Política
Índios protestam contra mudança na demarcação de terras
Grupos realizam manifestações, e ocupam sede do PT no Paraná, contra a proposta do Planalto que tira poderes da Funai para determinar quais áreas pertencem aos índios


O governo da presidenta Dilma Rousseff confirmou na segunda-feira 3 que deseja fazer uma mudança completa na forma como as terras indígenas são demarcadas no país e deu início ao que pode ser uma das principais crises de seu primeiro mandato. Também na segunda-feira, índios realizaram protestos em três Estados e chegaram a ocupar temporariamente a sede do PT em Curitiba, cidade da ministra-chefe da Casa Civil, Gleisi Hoffman.
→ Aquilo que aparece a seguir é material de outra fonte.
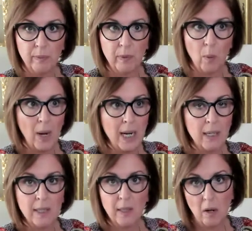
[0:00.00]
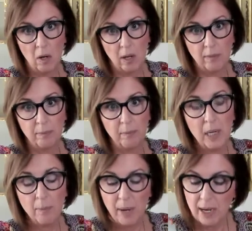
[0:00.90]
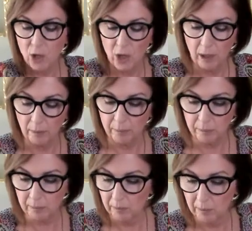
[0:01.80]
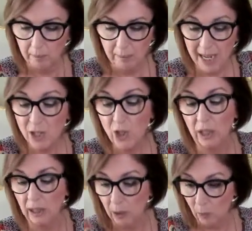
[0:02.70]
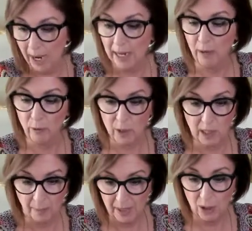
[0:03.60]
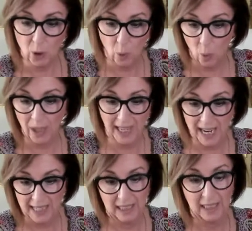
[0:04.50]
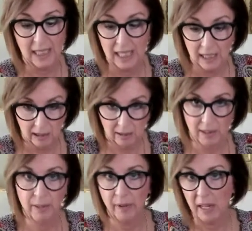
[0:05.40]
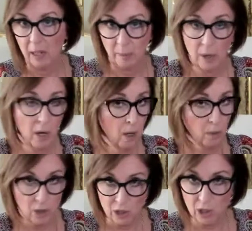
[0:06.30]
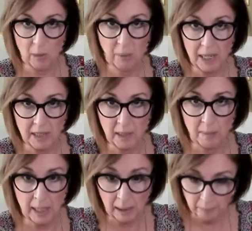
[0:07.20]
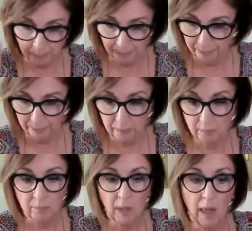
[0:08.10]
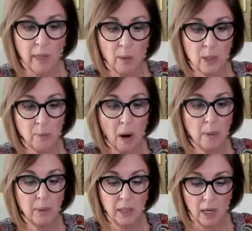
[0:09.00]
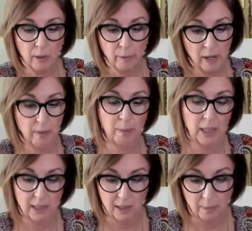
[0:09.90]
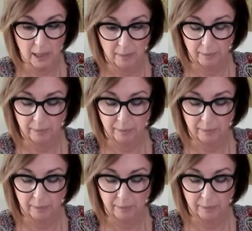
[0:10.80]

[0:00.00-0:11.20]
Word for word: The wait is on. Being patient. Patiently waiting for something to organically develop, which is a good place to be, and though it's probably not your favorite place to be.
Os grupos indígenas são contrários às mudanças desejadas pelo Planalto pois elas enfraquecem a Fundação Nacional do Índio (Funai). O governo quer regulamentar até o fim do ano uma lei segundo a qual as demarcações não serão realizadas apenas levando em conta os pareceres da Funai, mas também os de outras instituições governamentais, como o Instituto Nacional de Colonização e Reforma Agrária (Incra) e a Empresa Brasileira de Pesquisa Agropecuária (Embrapa), além de outros departamentos do Ministério da Justiça que não a Funai. A intenção do governo é, segundo a ministra Gleisi Hoffman, diminuir a judicialização da questão indígena. Atualmente, a demarcação de muitas áreas indígenas não está completa por conta de disputas judiciais que se arrastam há anos.
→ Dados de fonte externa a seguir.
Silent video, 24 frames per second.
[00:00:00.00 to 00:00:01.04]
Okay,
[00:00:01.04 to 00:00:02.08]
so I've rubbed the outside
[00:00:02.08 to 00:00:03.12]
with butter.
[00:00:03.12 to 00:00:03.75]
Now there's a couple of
A reação dos índios veio em forma de protestos. Na manhã de segunda-feira, um grupo de cerca de 30 indígenas caingangues ocupou a sede do diretório estadual do PT em Curitiba e só deixou o local após receber a promessa de uma audiência com Gleisi. No Rio Grande do Sul, grupos indígenas bloquearam uma estrada federal e duas estaduais. Nos dois Estados da região sul o governo já começou a colocar em prática sua nova política de demarcação de terras. As demarcações estão suspensas no Paraná e no Rio Grande do Sul até que outros órgãos do governo avaliem os pareceres da Funai.
No Mato Grosso do Sul, cerca de 200 índios e trabalhadores rurais sem terra marcharam de Anhanduí, a cerca de 50 quilômetros da capital sul-mato-grossense, para Campo Grande. Em nota, a Comissão Pastoral da Terra (CPT) informou que a marcha faz parte do movimento denominado Jornadas Unitárias de Luta em Mato Grosso do Sul, movimento que cobra a demarcação de terras indígenas e quilombolas e a reforma agrária. Também no Mato Grosso do Sul, mais cinco fazendas foram ocupadas na região do município de Sidrolândia, onde o índio terena Oziel Gabriel, de 36 anos, foi morto na semana passada, durante uma reintegração de posse realizada pelas polícias Federal e Militar.
Os protestos foram acompanhados de uma carta com duras críticas ao governo emitida pelo Conselho Indigenista Missionário (Cimi), ligado à Conferência Nacional dos Bispos do Brasil (CNBB). No documento, o Cimi diz que o governo Dilma usa pressupostos “racistas” para avaliar a questão indígena e acusa o Planalto de favorecer o agronegócio. Ainda de acordo com a entidade, há um “ataque sincronizado” do governo federal e do agronegócio aos índios, que estariam, com os protestos, reagindo a isso.
Em tons mais amenos, o secretário-geral da CNBB, dom Leonardo Steiner, levou à Casa Civil os temores da entidade a respeito da questão indígena. “Nós esperamos, e eu manifestei isso à ministra, que a Funai não seja esvaziada”, disse. “Nós não podemos esquecer que o primeiro direito é deles (índios). A Constituição reconhece isso. Nós chegamos depois”, afirmou.
O governo, por sua vez, nega ter a intenção de esvaziar a Funai. “A Funai tem, claro, a sua palavra no laudo antropológico, não vai ser desconsiderada de maneira nenhuma”, disse Gleisi Hoffman. “Nós queremos apenas ter instrução de outros órgãos para que a gente possa basear as decisões, porque a decisão de demarcações não é uma decisão só da Funai. Ela sobe para o ministro da Justiça e para a presidenta da República. É importante que a gente tenha o procedimento claro”, argumentou Gleisi.
Segundo a ministra, a incorporação de outros pareceres deixará o processo de demarcação “transparente” e vai permitir que mais setores da sociedade se manifestem, principalmente em áreas de conflito fundiário, que já estão ocupadas por não índios. “O que nós queremos é que naquelas áreas em que já vivam outras pessoas, ou que sejam áreas de produção, principalmente de agricultura e pequena agricultura, que nós possamos ter uma manifestação dos órgãos que têm relação com essas áreas”.